Architecture
r-nacos Architecture Diagram
Description:
- r-nacos is designed to support cluster deployment by default. A single machine acts as a one-node cluster, and additional nodes can be added as needed.
- Data persistence is handled by a distributed database using the raft protocol (raft protocol + node file storage), similar to etcd.
- To back up and restore data, you only need to manage the files in the
RNACOS_CONFIG_DB_DIR:nacos_db
directory. - The r-nacos console follows a front-end and back-end separation architecture. The front-end, which relies on nodejs, is hosted in a separate project r-nacos-console-web. The front-end resources are then integrated into this project using cargo, eliminating the need for nodejs during Rust development.
Details on multi-instance raft and distro distributed protocols will be provided later.
Configuration Center
Configuration Model Diagram
Configuration Center Raft Protocol
Key aspects of the raft protocol:
- Nodes are categorized into roles: leader (primary node), follower (secondary node), and candidate (election node).
- The stable state consists of one primary node and multiple secondary nodes.
- The primary node handles write operations. Before committing a write, it must synchronize the log with other nodes. The log is only committed to the state machine once a majority of nodes have successfully written it.
- The primary node periodically sends heartbeats to the secondary nodes. If a secondary node misses a heartbeat, it initiates an election. If it secures votes from a majority of nodes, it becomes the new primary node.
For more details, refer to the raft protocol paper.
How r-nacos integrates raft:
- The raft protocol is implemented using the async-raft library, focusing on the network and storage layers. In r-nacos, the storage layer's state machine is the configuration center.
- The configuration center connects to the raft protocol's state machine, which drives updates to the configuration center.
Example of a three-node configuration center request processing in r-nacos:
Write Process:
- A client sends an update configuration request to a random node.
- At the request entry layer, a raft routing check is performed. If the node is the primary, it processes the request; otherwise, it routes the request to the primary node.
- The primary node writes the request to the raft log.
- The request is synchronized with other secondary nodes.
- Once a majority of nodes (including the primary) have successfully written the log, the request log is committed to the state machine, updating the configuration center. (Other secondary nodes commit during the next log sync or heartbeat.)
- The result is returned to the client.
Query Process:
- A client sends a query configuration request to a random node.
- The node processes the request like a single machine, directly querying its configuration center data and returning the result.
Registry Class Distro Protocol
Key aspects of the protocol:
- Each node holds a complete dataset and can provide registration information query services.
- All nodes in the registry are equal, with responsibilities divided by hash.
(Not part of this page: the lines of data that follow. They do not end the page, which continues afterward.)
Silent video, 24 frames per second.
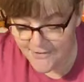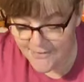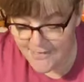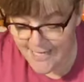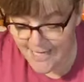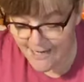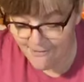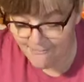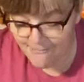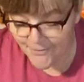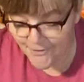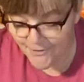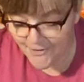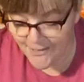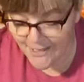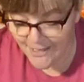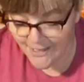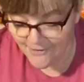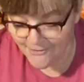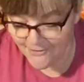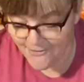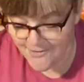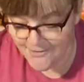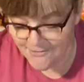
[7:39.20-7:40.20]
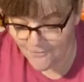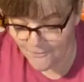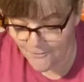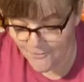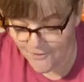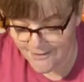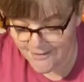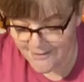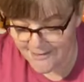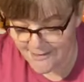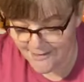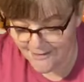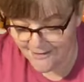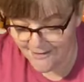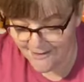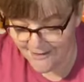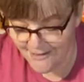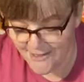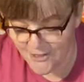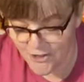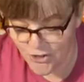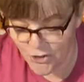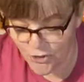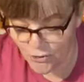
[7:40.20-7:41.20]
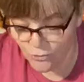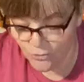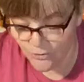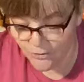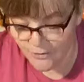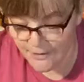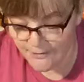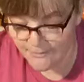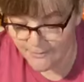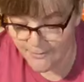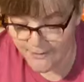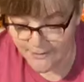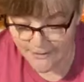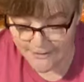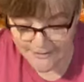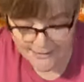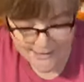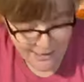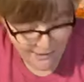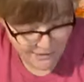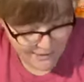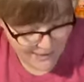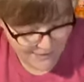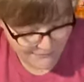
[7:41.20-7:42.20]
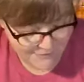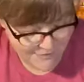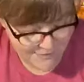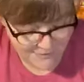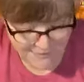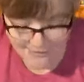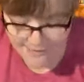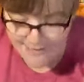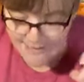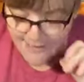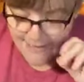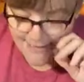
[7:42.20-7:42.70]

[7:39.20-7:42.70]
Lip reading: That birdhouse was adorable. Now I have to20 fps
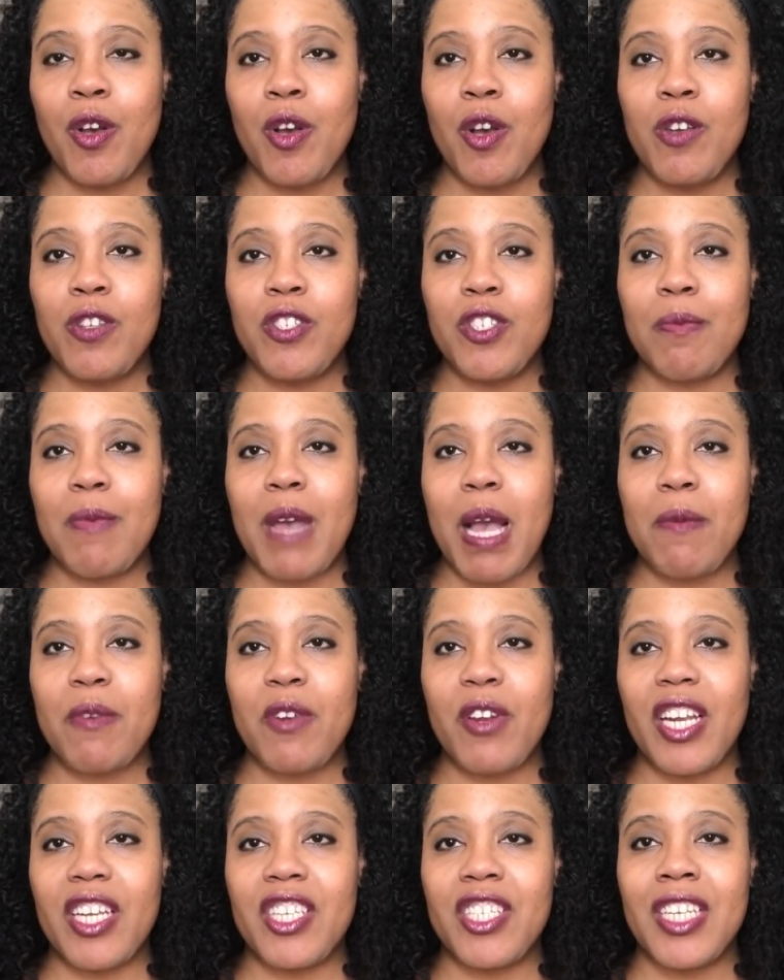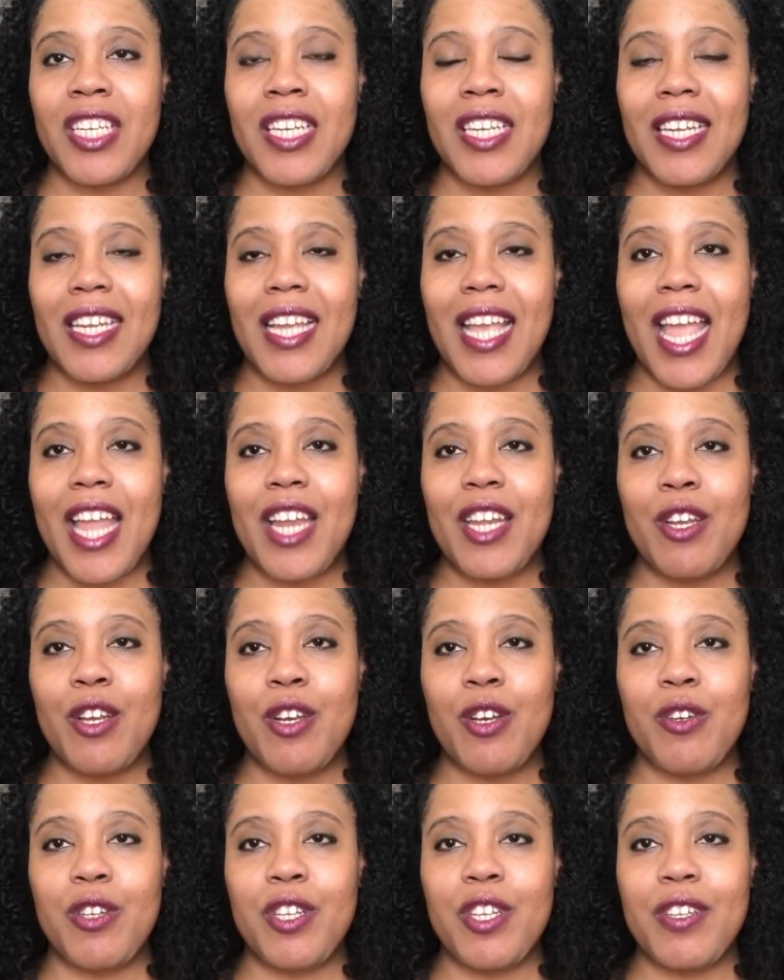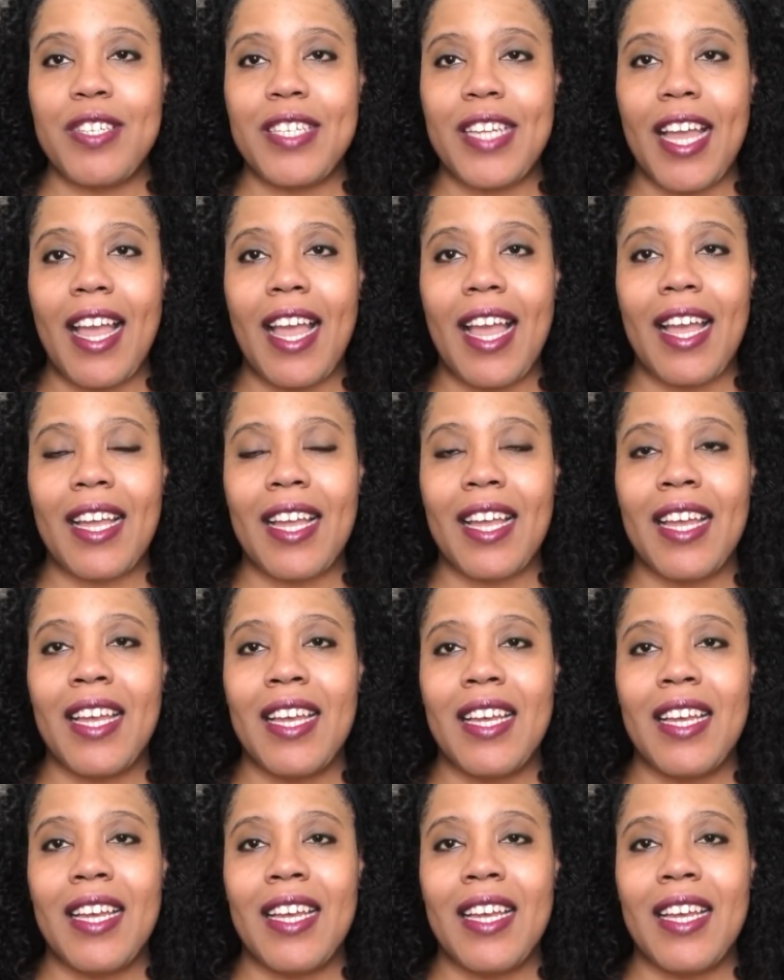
Who's your mom crush and who do you tag?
A node can write to the services it manages; otherwise, it forwards the request to the responsible node.
- Services registered via the gRPC protocol are handled directly by the receiving node.
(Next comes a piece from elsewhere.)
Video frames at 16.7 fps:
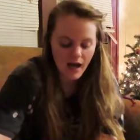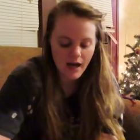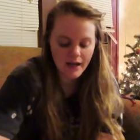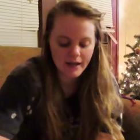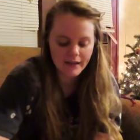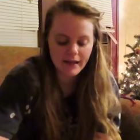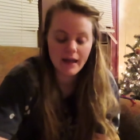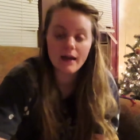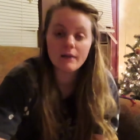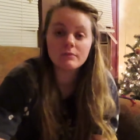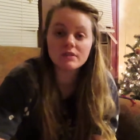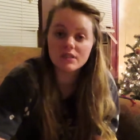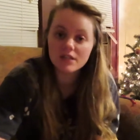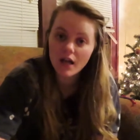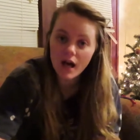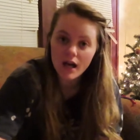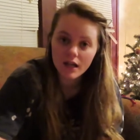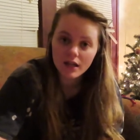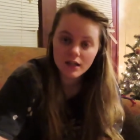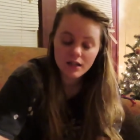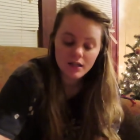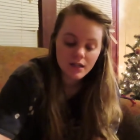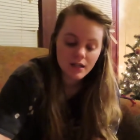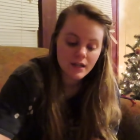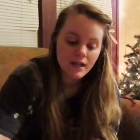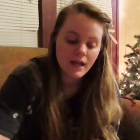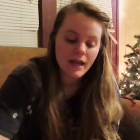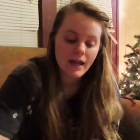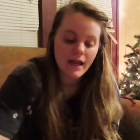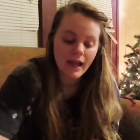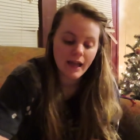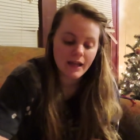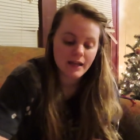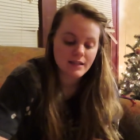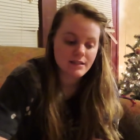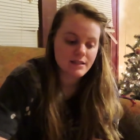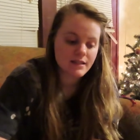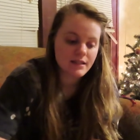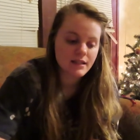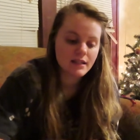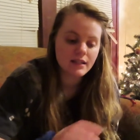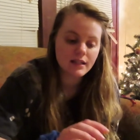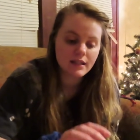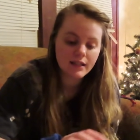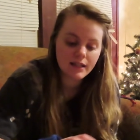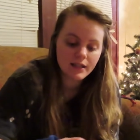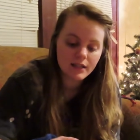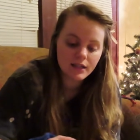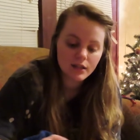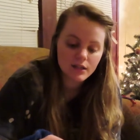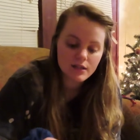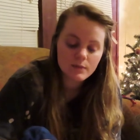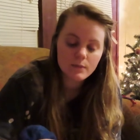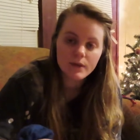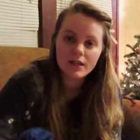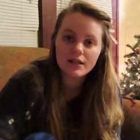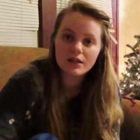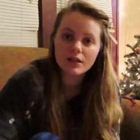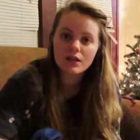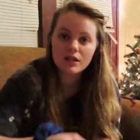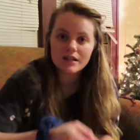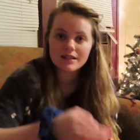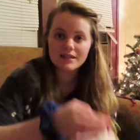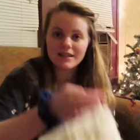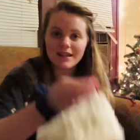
I am done. And here is what it looks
- After a node updates service instance information, it synchronizes the changes with other nodes.
For more details, refer to the distro protocol implementation in Java Nacos. r-nacos follows the same main logic as the Java version but differs in some implementation details.
Example of a three-node registry request processing in r-nacos:
HTTP Write Process:
- A client sends a register service instance request to a random node.
- The request bypasses service routing checks. If the node is responsible for the service, it processes the request; otherwise, it routes it to the responsible node.
- The responsible node registers the request in the registry.
- The result is returned to the client.
- The updated data is asynchronously synchronized with other nodes.
gRPC Write Process (no routing, handled directly by the node):
- A client establishes a gRPC long connection with a random node.
- The client sends a register service instance request.
- The request is registered in the registry as if it were a single machine.
- The result is returned to the client.
- The updated data is asynchronously synchronized with other nodes.
Query Process:
- A client sends a query service information request to a random node.
- The node processes the request like a single machine, directly querying its registry data and returning the result.
Why is the routing logic for HTTP writes different from gRPC writes?
This is because gRPC heartbeats are managed as long-lived connections. If a client's connection drops, all requests on that connection become invalid. [Efficient]
In contrast, HTTP instance registration is stateless, and the status of instances can only be updated based on their registration time using a timer. Moreover, instances in the registration center are organized by service categories. As a result, HTTP-registered instances need to be routed by service, enabling different nodes to handle different service ranges. [Inefficient]
Therefore, using the gRPC protocol in the registration center will significantly outperform the HTTP protocol.